Ronnie Frank frisa, ainda, que pedido não veio acompanhado de base documental que dê sustentação à tutela requerida e que quase todas as menções na exordial dizem respeito a matérias jornalísticas, apontando também a ausência de estudo técnico ou de dado oficial gerado, por exemplo, pelo Município de Manaus, seja em relação às ocorrências de Covid-19, seja em relação aos sepultamentos, o que obrigou o Juízo, em razão da urgência e das circunstâncias, a solicitá-los informalmente ao Município de Manaus.

“Limita-se o Autor a enfatizar que as restrições já impostas não estão sendo eficazes e que há a necessidade de medidas de força para que se efetivem, e que a circulação de pessoas tem aumentado a ponto de comprometer o sistema de saúde na Capital”, registra a decisão.

O magistrado analisou o quadro evolutivo dos sepultamentos ocorridos na Capital, nos meses de abril e maio de acordo com dados da Semulsp que, mostram, conforme a decisão, uma clara tendência decrescente, já no início do mês de maio. “Esses dados, ao contrário do que sugere o Autor, demonstram que as medidas adotadas, ainda que não tão rigorosas como as desejadas na peça inicial, estão a indicar que o surto já se encontra, no mínimo, estabilizado, com tendência de redução, na Capital”.

Outro dado considerado pelo juiz como relevantes e repassados pela Secretaria Municipal de Saúde, são os de atendimentos. “(…) não há nada que indique uma tendência crescente a justificar medidas mais drásticas de isolamento social adotadas, em especial, na cidade de Manaus”, acrescentou.

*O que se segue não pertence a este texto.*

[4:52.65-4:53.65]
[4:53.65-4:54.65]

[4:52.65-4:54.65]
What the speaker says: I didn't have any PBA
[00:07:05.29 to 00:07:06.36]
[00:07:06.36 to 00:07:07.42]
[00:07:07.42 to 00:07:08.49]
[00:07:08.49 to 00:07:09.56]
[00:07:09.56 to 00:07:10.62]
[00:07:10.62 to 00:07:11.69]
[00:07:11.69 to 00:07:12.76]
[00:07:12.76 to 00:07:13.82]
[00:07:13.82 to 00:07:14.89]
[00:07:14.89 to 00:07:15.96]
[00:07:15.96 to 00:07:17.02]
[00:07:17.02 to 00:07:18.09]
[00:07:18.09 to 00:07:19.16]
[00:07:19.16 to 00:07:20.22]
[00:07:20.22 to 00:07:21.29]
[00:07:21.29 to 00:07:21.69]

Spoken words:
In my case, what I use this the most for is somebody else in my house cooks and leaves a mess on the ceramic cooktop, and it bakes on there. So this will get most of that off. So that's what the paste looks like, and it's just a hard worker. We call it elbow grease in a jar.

O juiz destacou que, mesmo que não dispusesse dos dados encaminhados pelo Município, a tutela requerida não mereceria acolhida, uma vez que a petição da parte Autora não nega que o Estado do Amazona tenha adotado medidas para restringir a circulação de pessoas, na capital e no interior do Estado.

“O que está dito na inicial é que essas medidas não estão sendo suficientemente cumpridas pela população, por falta de meios de coerção (multas, etc) e, por isso, requer ao Poder Judiciário que as torne eficazes por meio de decisão. (…) A rigor, o que se pretende é substituir o poder de polícia à disposição do Gestor Público pela força de uma decisão judicial, ou seja, transferir para o Poder Judiciário a responsabilidade pela execução das medidas previstas nos decretos do Senhor Governador, o que é inaceitável por conta da distribuição de atribuições dos poderes constituídos, dentro do sistema constitucional vigente”.

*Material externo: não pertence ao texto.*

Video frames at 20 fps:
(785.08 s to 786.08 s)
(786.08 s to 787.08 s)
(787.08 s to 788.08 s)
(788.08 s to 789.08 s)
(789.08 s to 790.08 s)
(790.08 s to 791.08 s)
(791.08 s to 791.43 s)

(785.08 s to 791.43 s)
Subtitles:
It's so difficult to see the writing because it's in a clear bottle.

Para o magistrado, não cabe ao Poder Judiciário minorar ou agravar medidas de circulação de pessoas para a contenção de epidemias. A leitura dessas políticas deve ser feita por equipes técnicas que, diante de dados concretos, possam municiar as decisões a serem tomadas pelo Chefe do Executivo. “Já ao Poder Judiciário compete examinar, dentro do quadro constitucional, pontualmente, se as medidas contêm excessos que mereçam ajustes ou até supressão, mas nunca substituir a política adotada pelo Gestor Público por entender que ela não é bastante”.